RECORD EXTRACTS:

◇ ◇ ◇ ◇ ◇

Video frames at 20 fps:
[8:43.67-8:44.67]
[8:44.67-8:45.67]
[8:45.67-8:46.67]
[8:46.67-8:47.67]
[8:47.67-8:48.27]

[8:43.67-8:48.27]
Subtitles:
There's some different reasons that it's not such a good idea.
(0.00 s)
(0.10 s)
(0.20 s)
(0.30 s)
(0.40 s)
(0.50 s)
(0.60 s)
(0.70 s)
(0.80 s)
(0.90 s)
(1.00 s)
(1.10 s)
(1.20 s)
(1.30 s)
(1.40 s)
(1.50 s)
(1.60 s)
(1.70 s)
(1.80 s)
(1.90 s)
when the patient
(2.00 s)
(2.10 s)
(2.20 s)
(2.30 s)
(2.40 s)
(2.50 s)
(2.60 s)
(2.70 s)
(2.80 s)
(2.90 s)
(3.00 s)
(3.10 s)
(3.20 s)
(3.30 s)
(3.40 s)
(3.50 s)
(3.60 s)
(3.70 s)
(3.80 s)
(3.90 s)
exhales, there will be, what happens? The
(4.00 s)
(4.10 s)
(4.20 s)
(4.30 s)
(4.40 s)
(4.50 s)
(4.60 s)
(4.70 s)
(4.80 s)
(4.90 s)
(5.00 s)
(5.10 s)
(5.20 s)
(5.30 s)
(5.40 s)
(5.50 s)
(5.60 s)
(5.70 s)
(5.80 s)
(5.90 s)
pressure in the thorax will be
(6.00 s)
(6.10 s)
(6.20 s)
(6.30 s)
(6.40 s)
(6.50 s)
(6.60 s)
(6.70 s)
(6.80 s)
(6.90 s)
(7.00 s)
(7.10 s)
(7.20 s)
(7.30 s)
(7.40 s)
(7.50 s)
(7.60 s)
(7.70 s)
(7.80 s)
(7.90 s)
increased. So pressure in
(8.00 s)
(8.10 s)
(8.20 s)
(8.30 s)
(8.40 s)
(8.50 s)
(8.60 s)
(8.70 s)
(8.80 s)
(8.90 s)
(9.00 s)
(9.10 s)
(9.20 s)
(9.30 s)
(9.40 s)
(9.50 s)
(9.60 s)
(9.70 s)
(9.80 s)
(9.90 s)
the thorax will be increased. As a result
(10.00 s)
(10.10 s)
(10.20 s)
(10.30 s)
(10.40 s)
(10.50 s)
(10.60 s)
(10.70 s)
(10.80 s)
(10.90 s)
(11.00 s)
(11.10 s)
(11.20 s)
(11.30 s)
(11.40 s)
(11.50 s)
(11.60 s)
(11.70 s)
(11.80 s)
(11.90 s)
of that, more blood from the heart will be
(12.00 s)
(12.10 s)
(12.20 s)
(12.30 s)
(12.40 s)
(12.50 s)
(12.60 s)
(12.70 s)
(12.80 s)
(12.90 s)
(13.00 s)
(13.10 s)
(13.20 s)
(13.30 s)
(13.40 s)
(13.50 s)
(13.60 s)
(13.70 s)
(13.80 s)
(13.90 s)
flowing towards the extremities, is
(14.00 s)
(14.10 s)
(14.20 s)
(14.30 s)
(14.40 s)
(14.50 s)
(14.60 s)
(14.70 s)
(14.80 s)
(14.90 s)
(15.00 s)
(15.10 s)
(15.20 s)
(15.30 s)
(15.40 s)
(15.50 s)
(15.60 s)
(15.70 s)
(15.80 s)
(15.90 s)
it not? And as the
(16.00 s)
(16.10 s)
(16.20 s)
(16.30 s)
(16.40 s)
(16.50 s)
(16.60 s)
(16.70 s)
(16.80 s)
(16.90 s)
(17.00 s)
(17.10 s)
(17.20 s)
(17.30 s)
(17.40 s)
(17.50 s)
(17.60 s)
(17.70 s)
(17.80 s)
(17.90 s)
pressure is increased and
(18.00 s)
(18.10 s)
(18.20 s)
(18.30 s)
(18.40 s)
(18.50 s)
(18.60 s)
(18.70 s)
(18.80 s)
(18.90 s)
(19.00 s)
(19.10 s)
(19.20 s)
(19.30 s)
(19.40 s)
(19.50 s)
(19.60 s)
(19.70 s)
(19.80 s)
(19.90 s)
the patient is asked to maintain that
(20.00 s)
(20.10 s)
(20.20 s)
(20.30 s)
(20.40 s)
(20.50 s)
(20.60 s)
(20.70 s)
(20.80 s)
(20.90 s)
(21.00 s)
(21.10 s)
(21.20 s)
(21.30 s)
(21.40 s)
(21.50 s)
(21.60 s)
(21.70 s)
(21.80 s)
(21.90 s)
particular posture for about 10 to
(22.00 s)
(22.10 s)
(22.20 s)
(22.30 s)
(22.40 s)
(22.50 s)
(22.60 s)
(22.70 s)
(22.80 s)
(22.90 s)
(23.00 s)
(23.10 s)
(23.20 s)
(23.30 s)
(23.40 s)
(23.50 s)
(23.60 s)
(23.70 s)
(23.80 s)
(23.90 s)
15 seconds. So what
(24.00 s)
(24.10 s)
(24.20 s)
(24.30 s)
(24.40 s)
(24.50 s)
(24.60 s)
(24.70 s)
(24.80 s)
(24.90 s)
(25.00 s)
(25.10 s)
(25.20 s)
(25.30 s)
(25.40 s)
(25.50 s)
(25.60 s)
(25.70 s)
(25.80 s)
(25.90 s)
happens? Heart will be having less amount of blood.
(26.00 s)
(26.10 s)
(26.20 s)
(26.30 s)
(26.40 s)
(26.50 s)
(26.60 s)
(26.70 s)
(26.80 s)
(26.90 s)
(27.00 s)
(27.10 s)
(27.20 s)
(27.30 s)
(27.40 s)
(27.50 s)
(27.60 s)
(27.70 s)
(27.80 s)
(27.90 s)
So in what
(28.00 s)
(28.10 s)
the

◇ ◇ ◇ ◇ ◇

Everything in the listing should be written out exactly.

Video frames at 20 fps:
[8:43.67-8:44.67]
[8:44.67-8:45.67]
[8:45.67-8:46.67]
[8:46.67-8:47.67]
[8:47.67-8:48.27]

[8:43.67-8:48.27]
Subtitles:
There's some different reasons that it's not such a good idea.
(0.00 s)
(0.10 s)
(0.20 s)
(0.30 s)
(0.40 s)
(0.50 s)
(0.60 s)
(0.70 s)
(0.80 s)
(0.90 s)
(1.00 s)
(1.10 s)
(1.20 s)
(1.30 s)
(1.40 s)
(1.50 s)
(1.60 s)
(1.70 s)
(1.80 s)
(1.90 s)
when the patient
(2.00 s)
(2.10 s)
(2.20 s)
(2.30 s)
(2.40 s)
(2.50 s)
(2.60 s)
(2.70 s)
(2.80 s)
(2.90 s)
(3.00 s)
(3.10 s)
(3.20 s)
(3.30 s)
(3.40 s)
(3.50 s)
(3.60 s)
(3.70 s)
(3.80 s)
(3.90 s)
exhales, there will be, what happens? The
(4.00 s)
(4.10 s)
(4.20 s)
(4.30 s)
(4.40 s)
(4.50 s)
(4.60 s)
(4.70 s)
(4.80 s)
(4.90 s)
(5.00 s)
(5.10 s)
(5.20 s)
(5.30 s)
(5.40 s)
(5.50 s)
(5.60 s)
(5.70 s)
(5.80 s)
(5.90 s)
pressure in the thorax will be
(6.00 s)
(6.10 s)
(6.20 s)
(6.30 s)
(6.40 s)
(6.50 s)
(6.60 s)
(6.70 s)
(6.80 s)
(6.90 s)
(7.00 s)
(7.10 s)
(7.20 s)
(7.30 s)
(7.40 s)
(7.50 s)
(7.60 s)
(7.70 s)
(7.80 s)
(7.90 s)
increased. So pressure in
(8.00 s)
(8.10 s)
(8.20 s)
(8.30 s)
(8.40 s)
(8.50 s)
(8.60 s)
(8.70 s)
(8.80 s)
(8.90 s)
(9.00 s)
(9.10 s)
(9.20 s)
(9.30 s)
(9.40 s)
(9.50 s)
(9.60 s)
(9.70 s)
(9.80 s)
(9.90 s)
the thorax will be increased. As a result
(10.00 s)
(10.10 s)
(10.20 s)
(10.30 s)
(10.40 s)
(10.50 s)
(10.60 s)
(10.70 s)
(10.80 s)
(10.90 s)
(11.00 s)
(11.10 s)
(11.20 s)
(11.30 s)
(11.40 s)
(11.50 s)
(11.60 s)
(11.70 s)
(11.80 s)
(11.90 s)
of that, more blood from the heart will be
(12.00 s)
(12.10 s)
(12.20 s)
(12.30 s)
(12.40 s)
(12.50 s)
(12.60 s)
(12.70 s)
(12.80 s)
(12.90 s)
(13.00 s)
(13.10 s)
(13.20 s)
(13.30 s)
(13.40 s)
(13.50 s)
(13.60 s)
(13.70 s)
(13.80 s)
(13.90 s)
flowing towards the extremities, is
(14.00 s)
(14.10 s)
(14.20 s)
(14.30 s)
(14.40 s)
(14.50 s)
(14.60 s)
(14.70 s)
(14.80 s)
(14.90 s)
(15.00 s)
(15.10 s)
(15.20 s)
(15.30 s)
(15.40 s)
(15.50 s)
(15.60 s)
(15.70 s)
(15.80 s)
(15.90 s)
it not? And as the
(16.00 s)
(16.10 s)
(16.20 s)
(16.30 s)
(16.40 s)
(16.50 s)
(16.60 s)
(16.70 s)
(16.80 s)
(16.90 s)
(17.00 s)
(17.10 s)
(17.20 s)
(17.30 s)
(17.40 s)
(17.50 s)
(17.60 s)
(17.70 s)
(17.80 s)
(17.90 s)
pressure is increased and
(18.00 s)
(18.10 s)
(18.20 s)
(18.30 s)
(18.40 s)
(18.50 s)
(18.60 s)
(18.70 s)
(18.80 s)
(18.90 s)
(19.00 s)
(19.10 s)
(19.20 s)
(19.30 s)
(19.40 s)
(19.50 s)
(19.60 s)
(19.70 s)
(19.80 s)
(19.90 s)
the patient is asked to maintain that
(20.00 s)
(20.10 s)
(20.20 s)
(20.30 s)
(20.40 s)
(20.50 s)
(20.60 s)
(20.70 s)
(20.80 s)
(20.90 s)
(21.00 s)
(21.10 s)
(21.20 s)
(21.30 s)
(21.40 s)
(21.50 s)
(21.60 s)
(21.70 s)
(21.80 s)
(21.90 s)
particular posture for about 10 to
(22.00 s)
(22.10 s)
(22.20 s)
(22.30 s)
(22.40 s)
(22.50 s)
(22.60 s)
(22.70 s)
(22.80 s)
(22.90 s)
(23.00 s)
(23.10 s)
(23.20 s)
(23.30 s)
(23.40 s)
(23.50 s)
(23.60 s)
(23.70 s)
(23.80 s)
(23.90 s)
15 seconds. So what
(24.00 s)
(24.10 s)
(24.20 s)
(24.30 s)
(24.40 s)
(24.50 s)
(24.60 s)
(24.70 s)
(24.80 s)
(24.90 s)
(25.00 s)
(25.10 s)
(25.20 s)
(25.30 s)
(25.40 s)
(25.50 s)
(25.60 s)
(25.70 s)
(25.80 s)
(25.90 s)
happens? Heart will be having less amount of blood.
(26.00 s)
(26.10 s)
(26.20 s)
(26.30 s)
(26.40 s)
(26.50 s)
(26.60 s)
(26.70 s)
(26.80 s)
(26.90 s)
(27.00 s)
(27.10 s)
(27.20 s)
(27.30 s)
(27.40 s)
(27.50 s)
(27.60 s)
(27.70 s)
(27.80 s)
(27.90 s)
So in what
(28.00 s)
(28.10 s)
the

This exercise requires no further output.